### Directions for this task
Using the entries below, copy exactly each line from the line with "[0.00-1.00s]" up to and including the line with "[12.00-13.00s]", with every picture left out.

Data items:
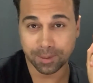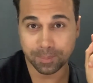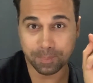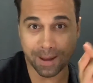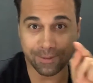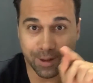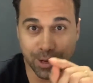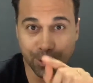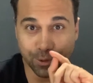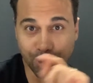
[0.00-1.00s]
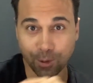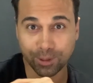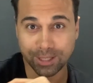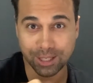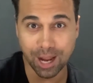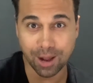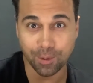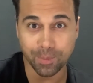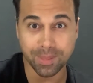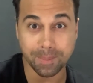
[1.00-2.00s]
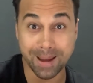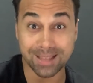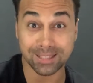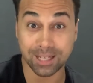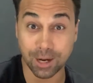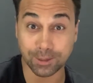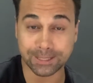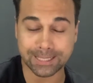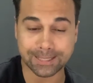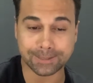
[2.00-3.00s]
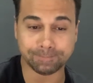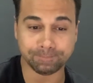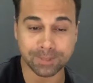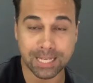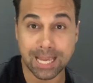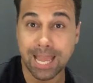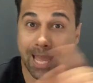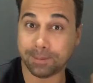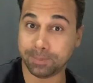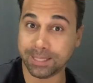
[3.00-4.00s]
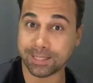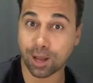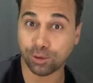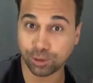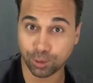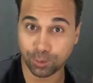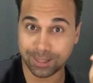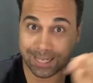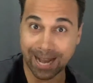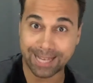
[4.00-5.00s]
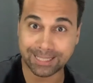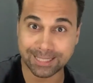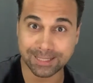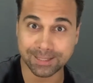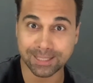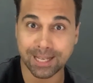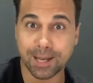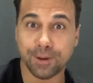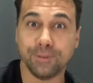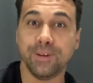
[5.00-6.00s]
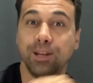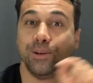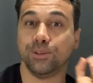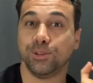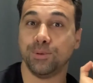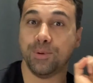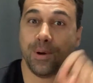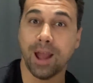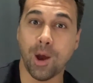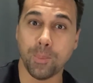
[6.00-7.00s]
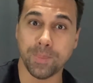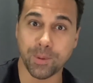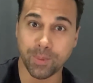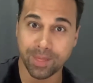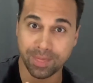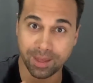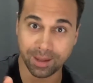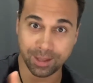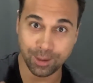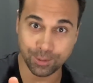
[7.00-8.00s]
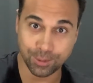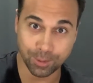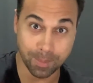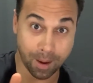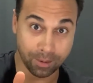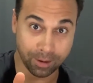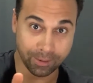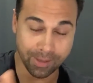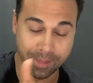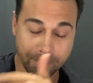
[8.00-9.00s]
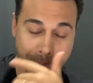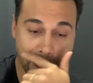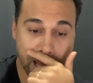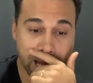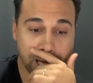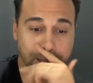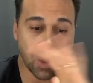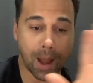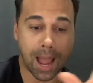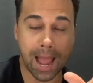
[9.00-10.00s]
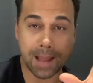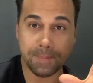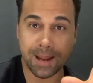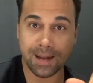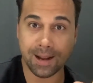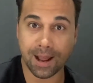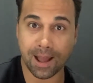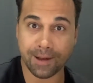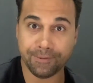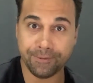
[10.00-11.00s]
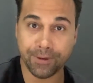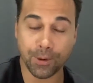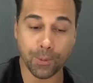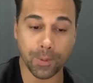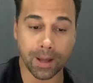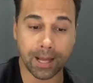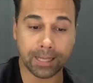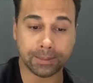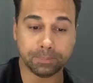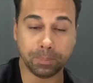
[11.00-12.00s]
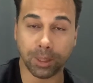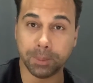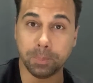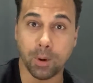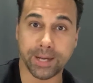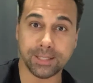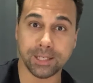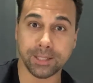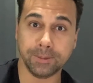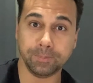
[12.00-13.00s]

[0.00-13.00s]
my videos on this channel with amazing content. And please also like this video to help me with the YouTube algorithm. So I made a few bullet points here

---

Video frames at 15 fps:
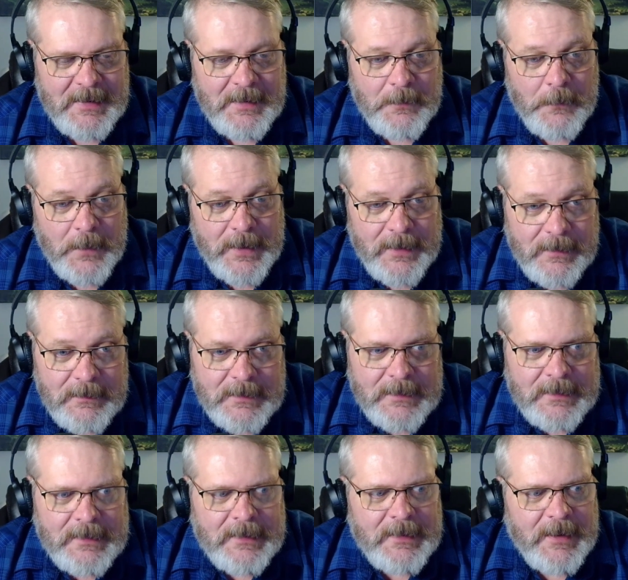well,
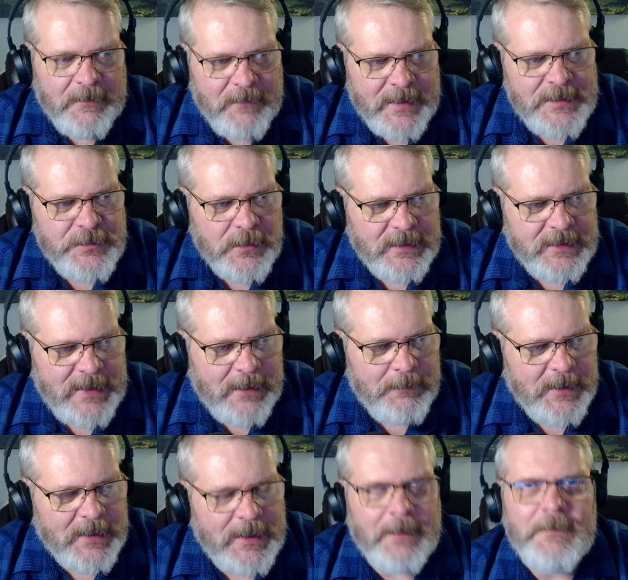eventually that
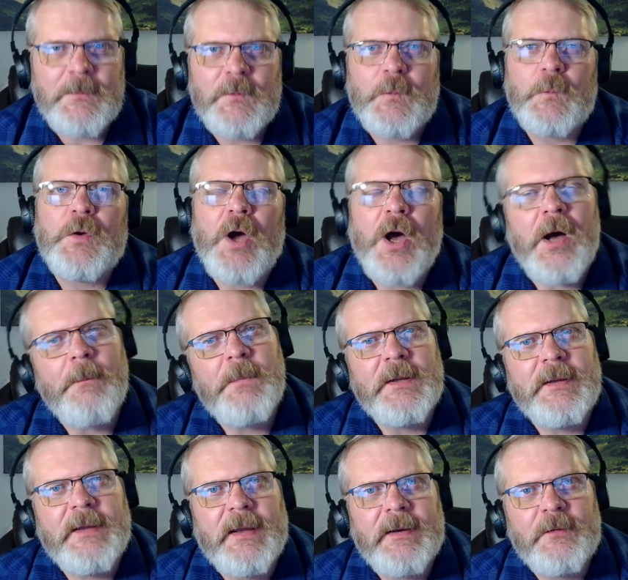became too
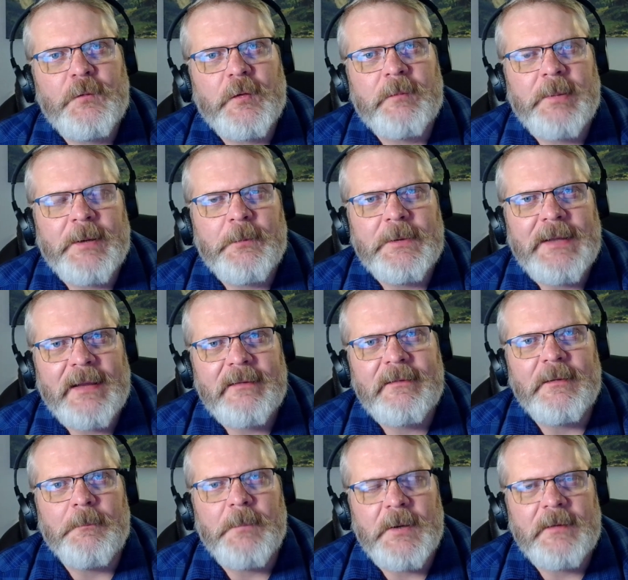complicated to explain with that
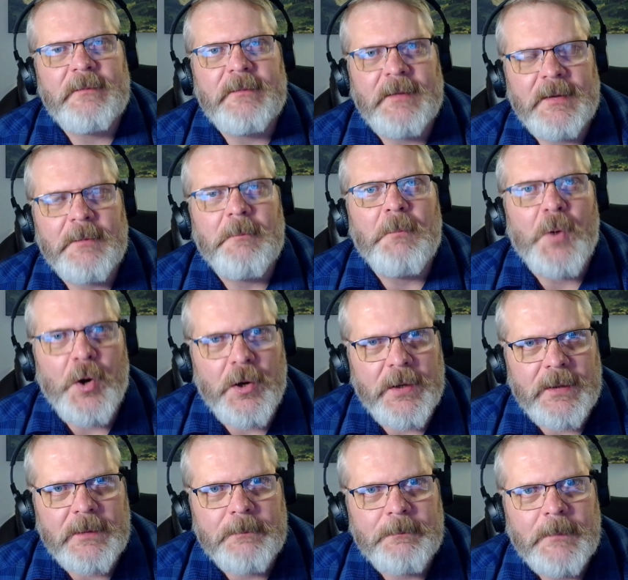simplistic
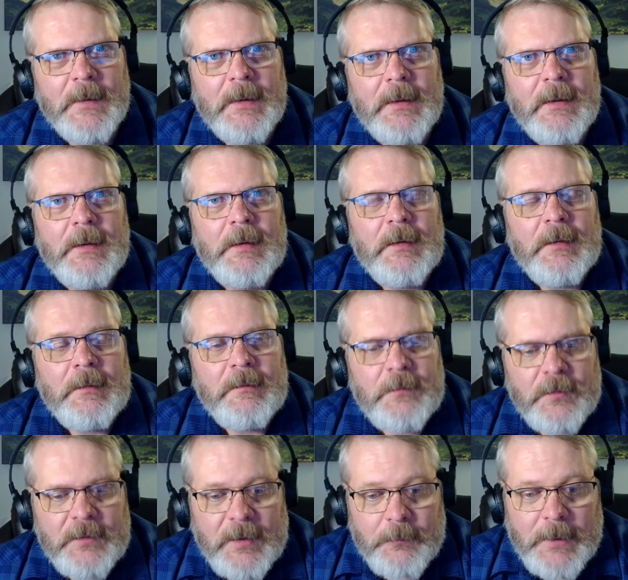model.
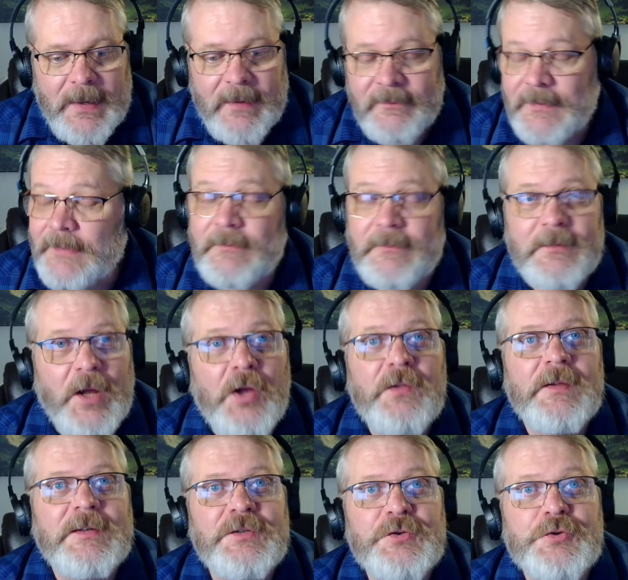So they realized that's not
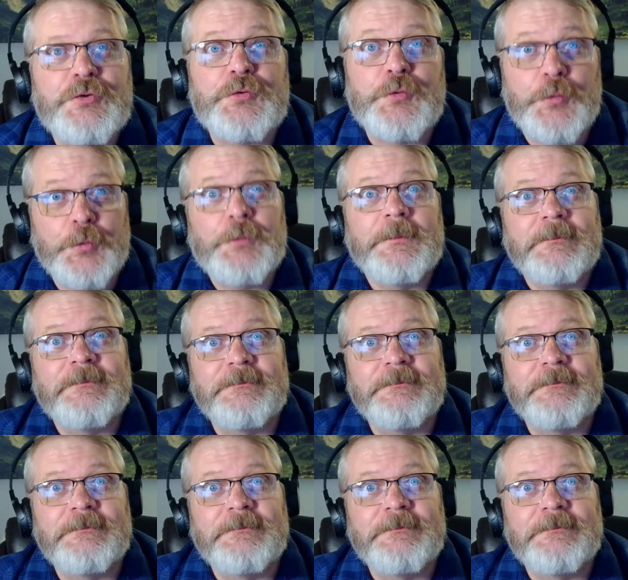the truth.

### Problem solution
[0.00-1.00s]
[1.00-2.00s]
[2.00-3.00s]
[3.00-4.00s]
[4.00-5.00s]
[5.00-6.00s]
[6.00-7.00s]
[7.00-8.00s]
[8.00-9.00s]
[9.00-10.00s]
[10.00-11.00s]
[11.00-12.00s]
[12.00-13.00s]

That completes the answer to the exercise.